Which is fine if it feels like there is an incentive to earn more.

Junior doctors do not work 60 hours for 32k a year. The contract is 28 hours clinical and 12 hours study-they shouldn’t be working more than 48 hours. If any take on extra shifts, it’s paid according to local rates. Nurses start on around 28k (I think-long time since I qualified as a HCP) for 37.5 hour week. Again, extra shifts and time are paid. Sure there will be some nurses who don’t take breaks, work after their shift for no pay but that is not part of Agenda for Change.

PinkFruitbat · 30/10/2024 16:32

Windchimesandsong · 30/10/2024 16:30

I doubt it. I'm quite sure the majority of people on benefits would rather having the dignity and independence of not needing benefits. And that is what they'd vote for.

A way to significantly lower the benefits bill is more council housing aasp - across the UK. Not only would that reduce the housing benefits bill (and save billions, currently needed for often substandard temporary accommodation) but it would also reduce disability benefits and save the NHS money - because bad or insecure housing harms health.

Related to housing but including other expenditure (energy, food, transport etc), the focus is always on increased wages/benefits.
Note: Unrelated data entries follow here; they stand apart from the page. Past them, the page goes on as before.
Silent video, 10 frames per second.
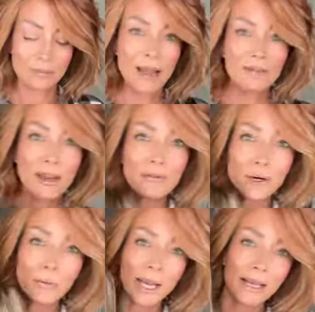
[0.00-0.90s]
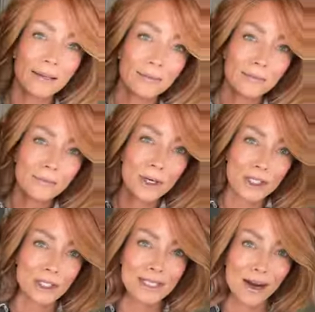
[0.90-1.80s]
my favorite wig,
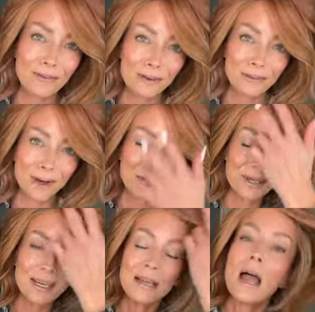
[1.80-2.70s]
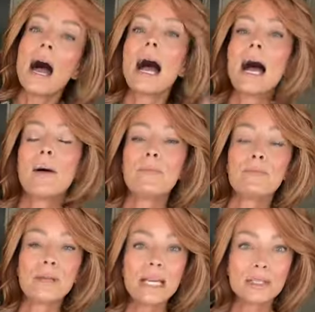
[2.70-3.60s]
which is selfie mode,
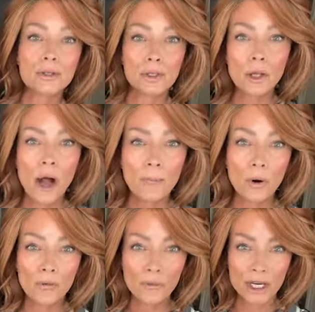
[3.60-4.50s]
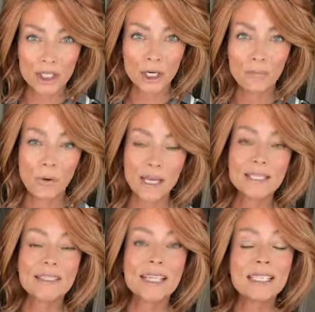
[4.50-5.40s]
um, because there's a lot more friction
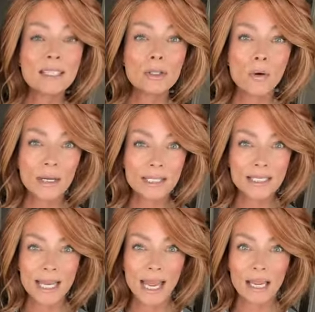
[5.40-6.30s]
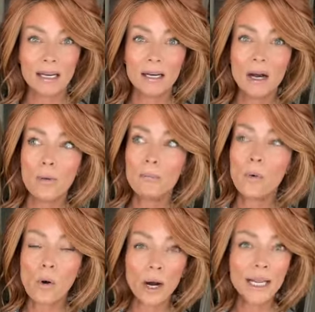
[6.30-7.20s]
points. This is going to take
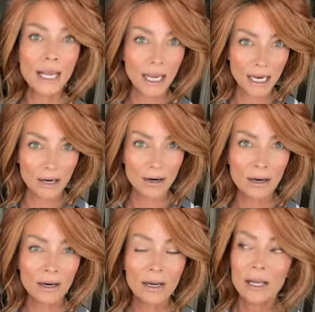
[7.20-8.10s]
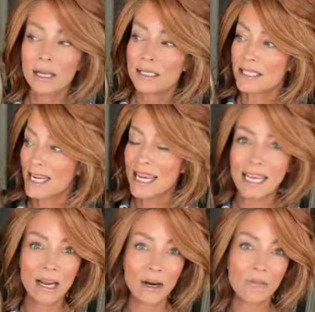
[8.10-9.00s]
more care to
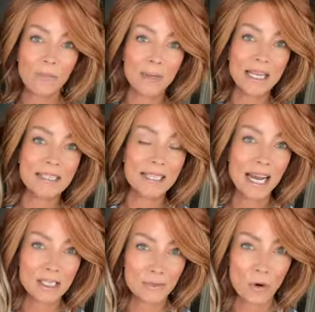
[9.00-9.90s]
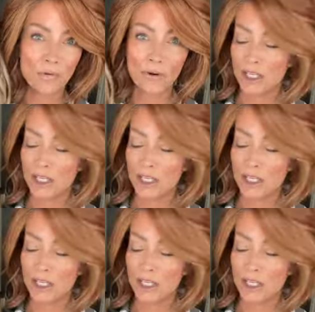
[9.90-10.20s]
take care of a piece that has more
Instead of what it should be - lower cost of living.

Fix benefits by handing out even more benefits?

EasternStandard · 30/10/2024 16:33

AquaPeer · 30/10/2024 16:29

Taxed who in every which way they can?!

most of the £40bn is employers NI. That’s not every which way

You must know people who work for an employer, why is it good if small businesses are facing being targeted by that tax hike?

crumblingschools · 30/10/2024 16:34

When people start getting laid off or organisations stop recruiting due to NIC increases I wonder how many people who think this is a good budget for workers might change their minds.